:: Task material ::
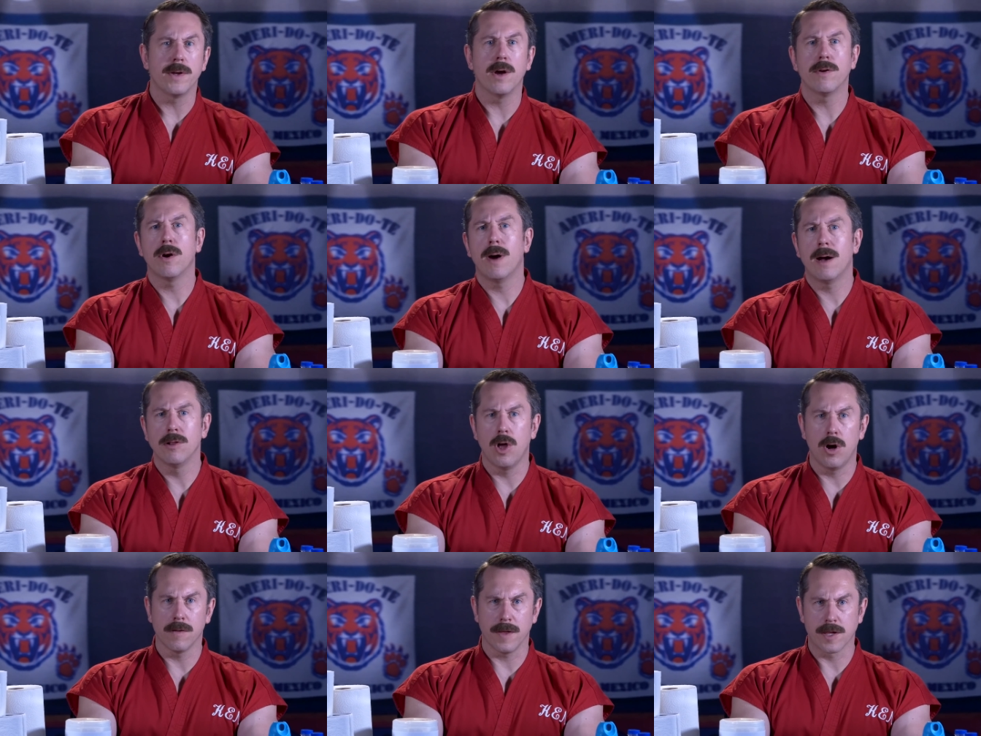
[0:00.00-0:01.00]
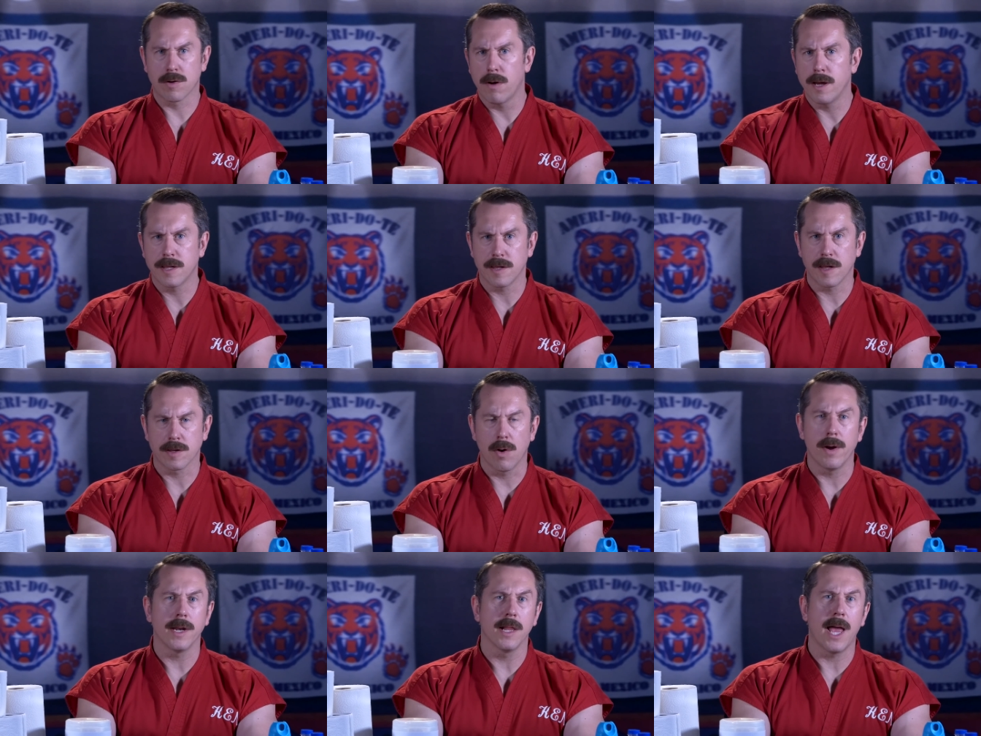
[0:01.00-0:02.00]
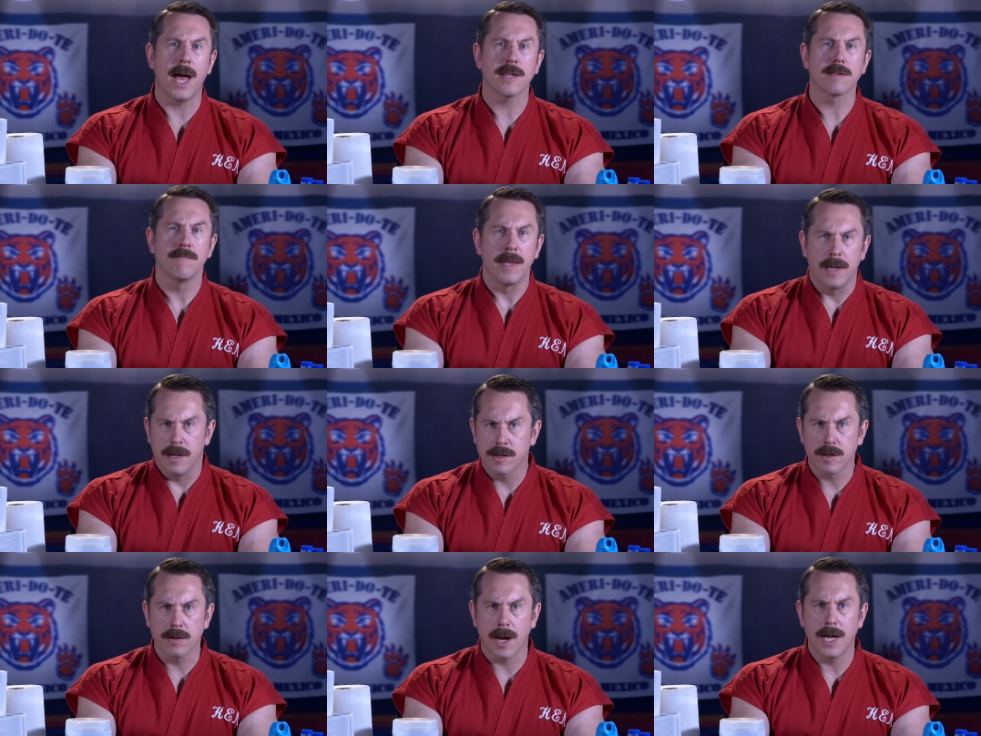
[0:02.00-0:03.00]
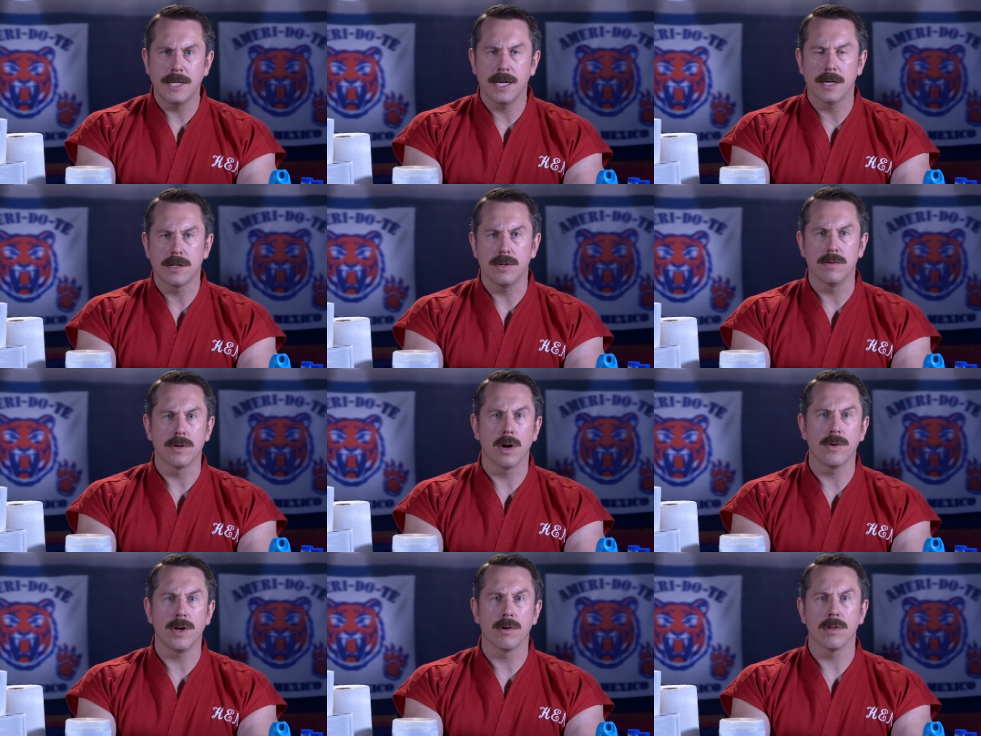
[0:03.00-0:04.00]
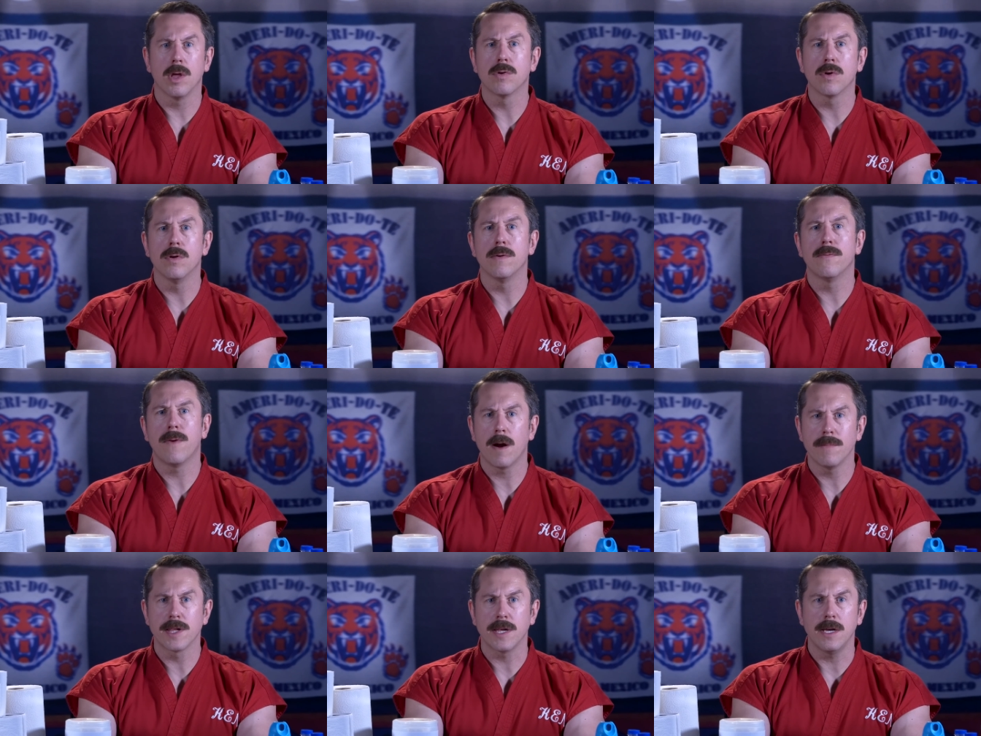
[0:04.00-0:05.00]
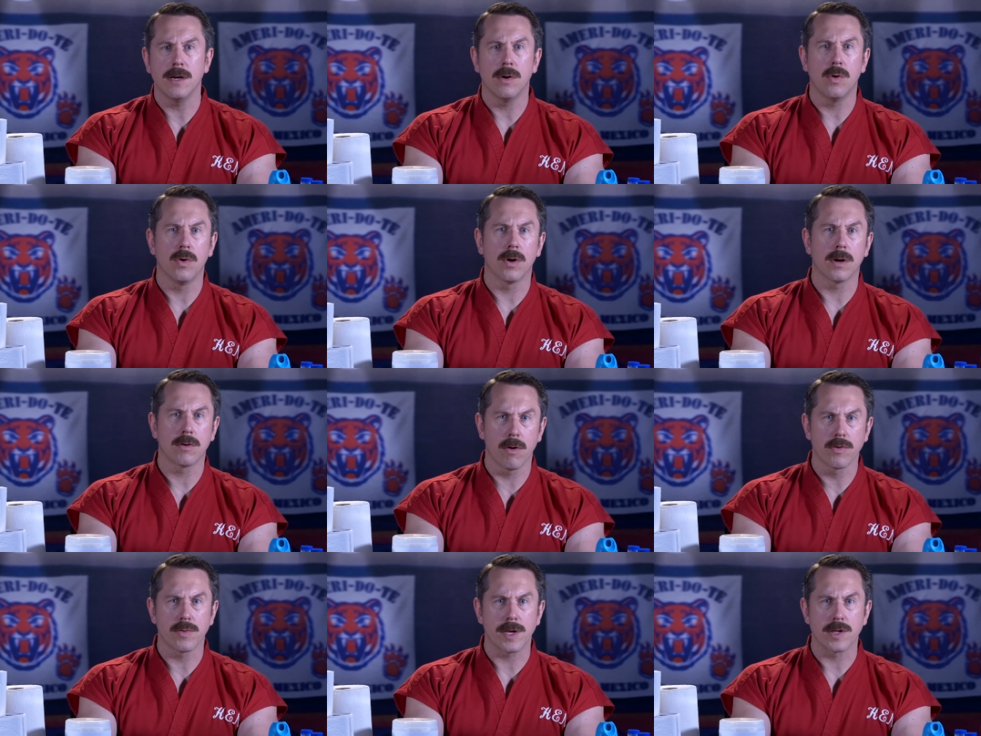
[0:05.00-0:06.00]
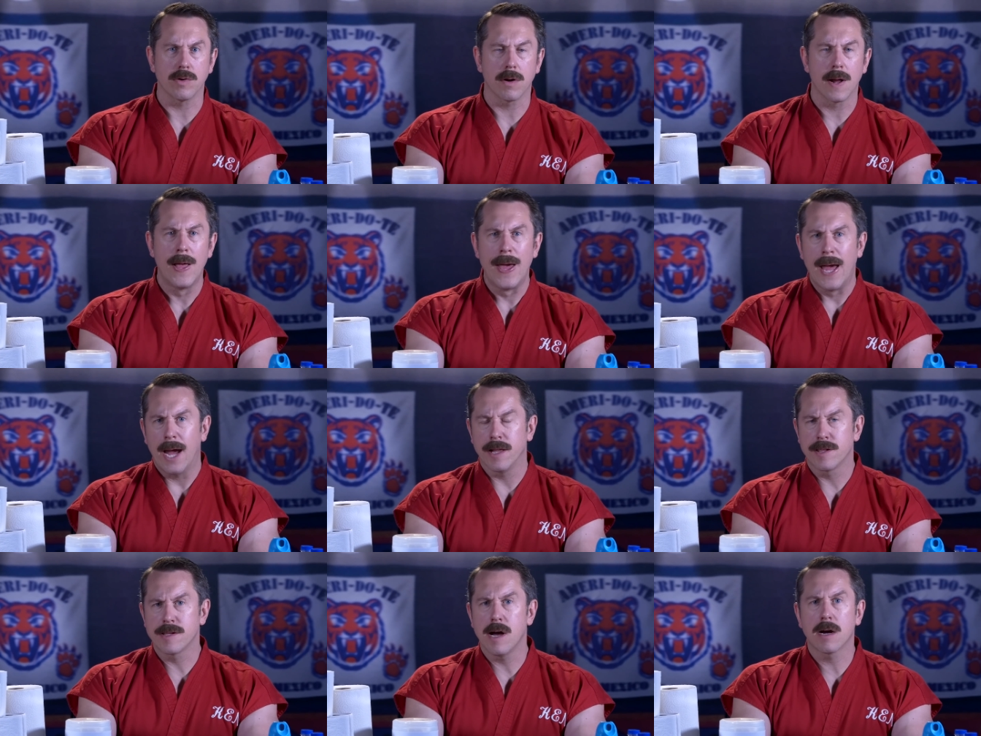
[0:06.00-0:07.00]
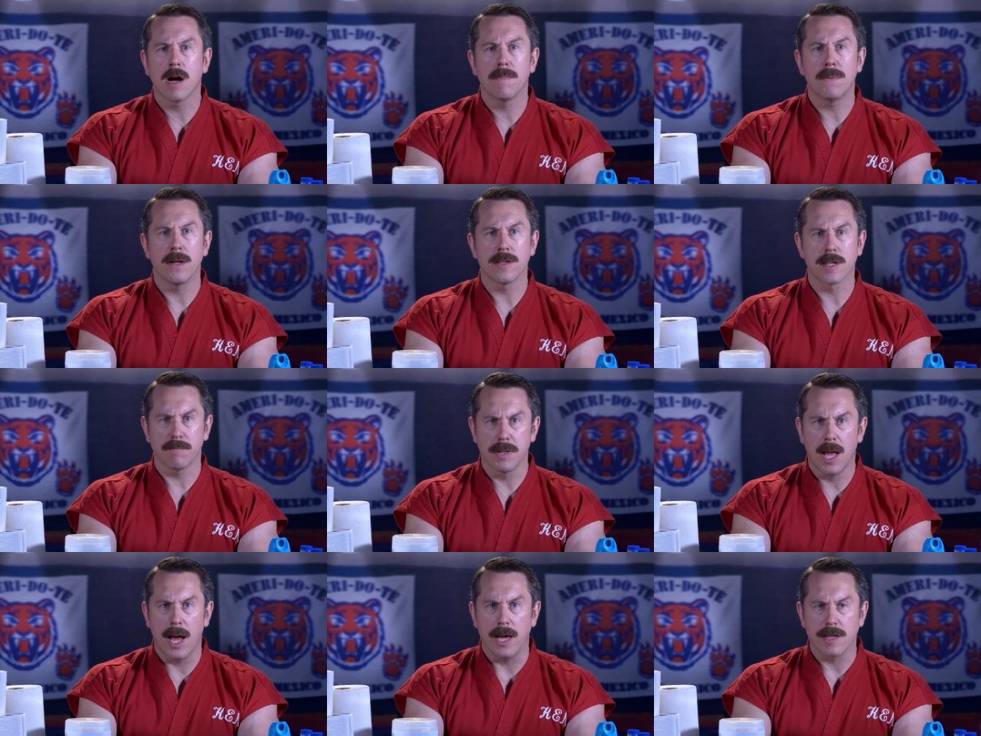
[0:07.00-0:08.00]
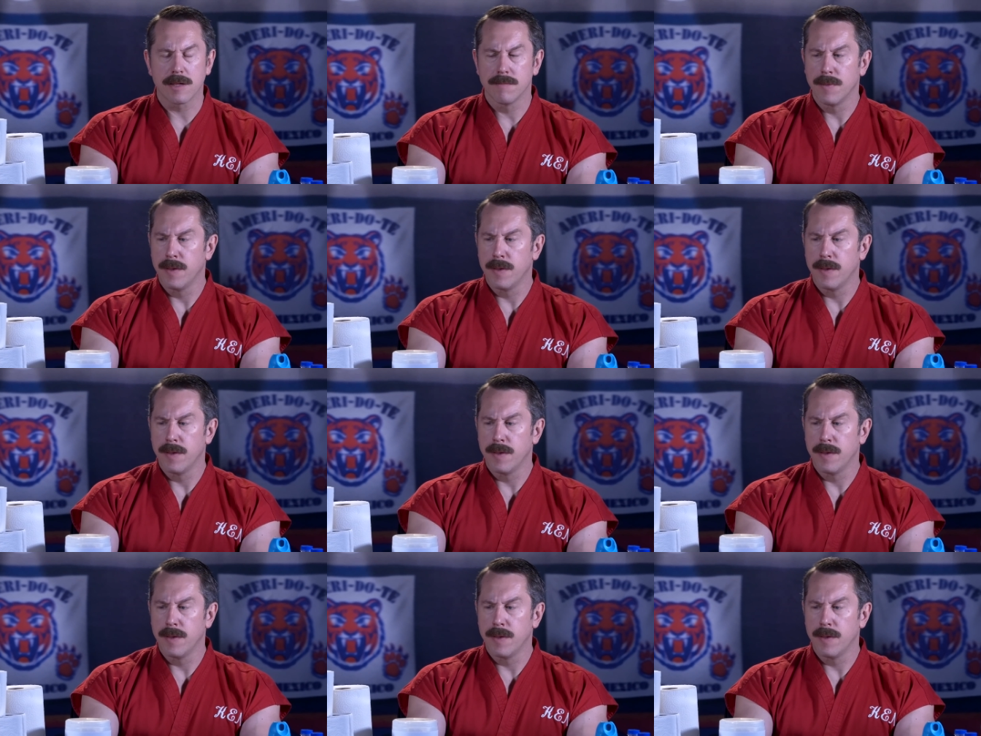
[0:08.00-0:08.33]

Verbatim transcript: don't know how long this crisis is going to last, it's a good idea to go to your local pharmacy or grocery store and stock up on supplies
:::
**About this exercise**
Working from the records above, reproduce exactly the lines from the one with "[0:03.00-0:04.00]" through the last line, without the pictures.

**Problem solution**
[0:03.00-0:04.00]
[0:04.00-0:05.00]
[0:05.00-0:06.00]
[0:06.00-0:07.00]
[0:07.00-0:08.00]
[0:08.00-0:08.33]

Verbatim transcript: don't know how long this crisis is going to last, it's a good idea to go to your local pharmacy or grocery store and stock up on supplies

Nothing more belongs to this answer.